■ EXERCISE DETAILS:
An exact transcription of all the data is required; the pictures are to be left out.

::: DATASET CONTENT

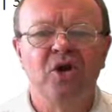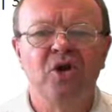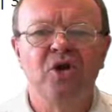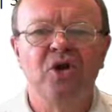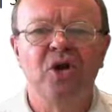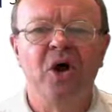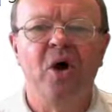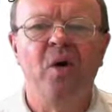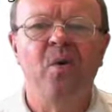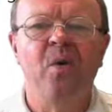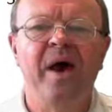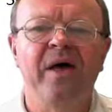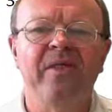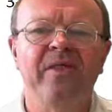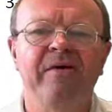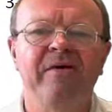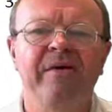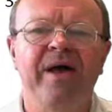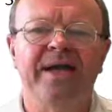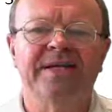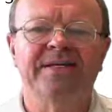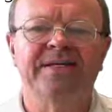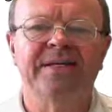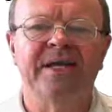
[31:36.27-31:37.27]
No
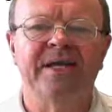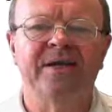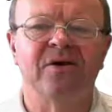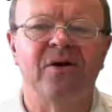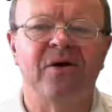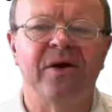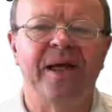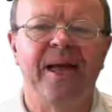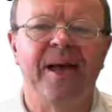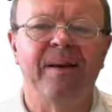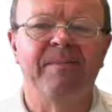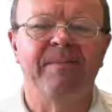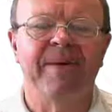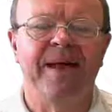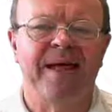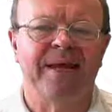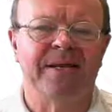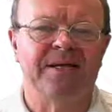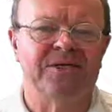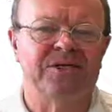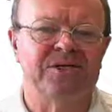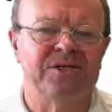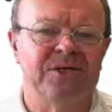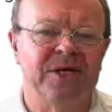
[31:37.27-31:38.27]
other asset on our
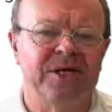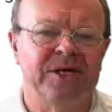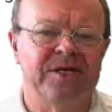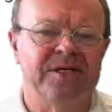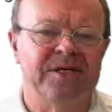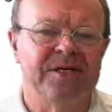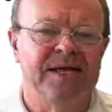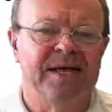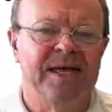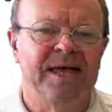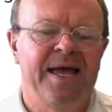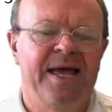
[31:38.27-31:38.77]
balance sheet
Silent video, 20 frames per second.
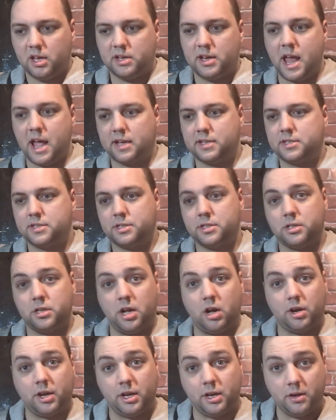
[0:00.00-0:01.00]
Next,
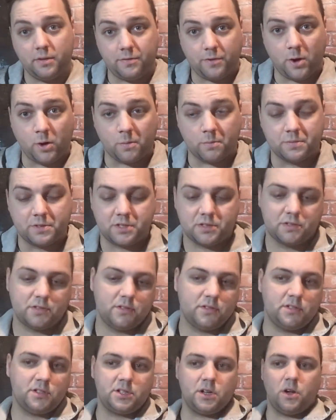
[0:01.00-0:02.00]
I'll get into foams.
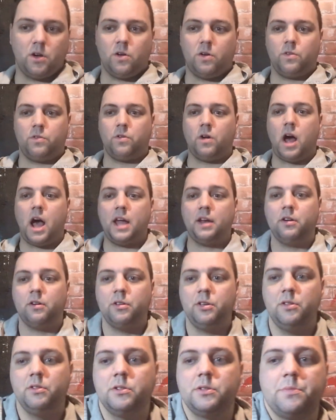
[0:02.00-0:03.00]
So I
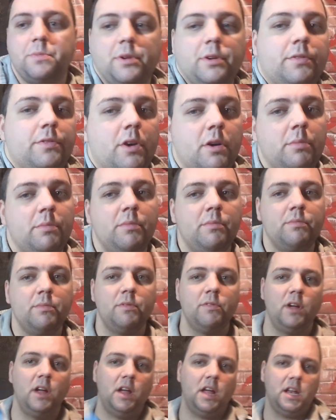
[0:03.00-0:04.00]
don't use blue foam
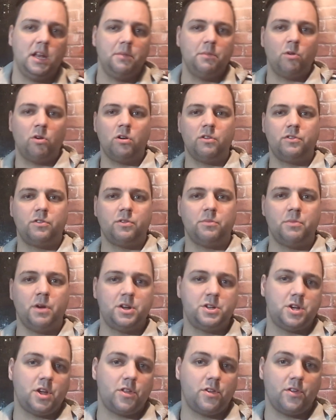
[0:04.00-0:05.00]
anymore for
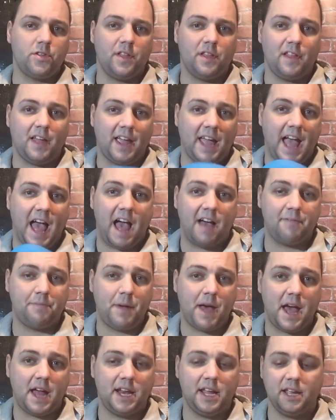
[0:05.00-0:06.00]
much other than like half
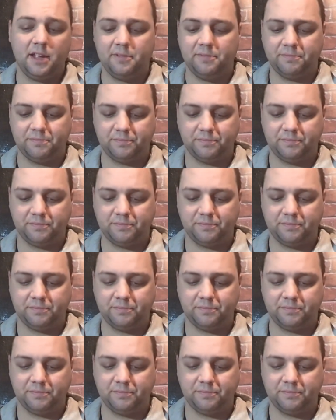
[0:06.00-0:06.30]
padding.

::::::

■ SOLUTION:
[31:36.27-31:37.27]
No
[31:37.27-31:38.27]
other asset on our
[31:38.27-31:38.77]
balance sheet
Silent video, 20 frames per second.
[0:00.00-0:01.00]
Next,
[0:01.00-0:02.00]
I'll get into foams.
[0:02.00-0:03.00]
So I
[0:03.00-0:04.00]
don't use blue foam
[0:04.00-0:05.00]
anymore for
[0:05.00-0:06.00]
much other than like half
[0:06.00-0:06.30]
padding.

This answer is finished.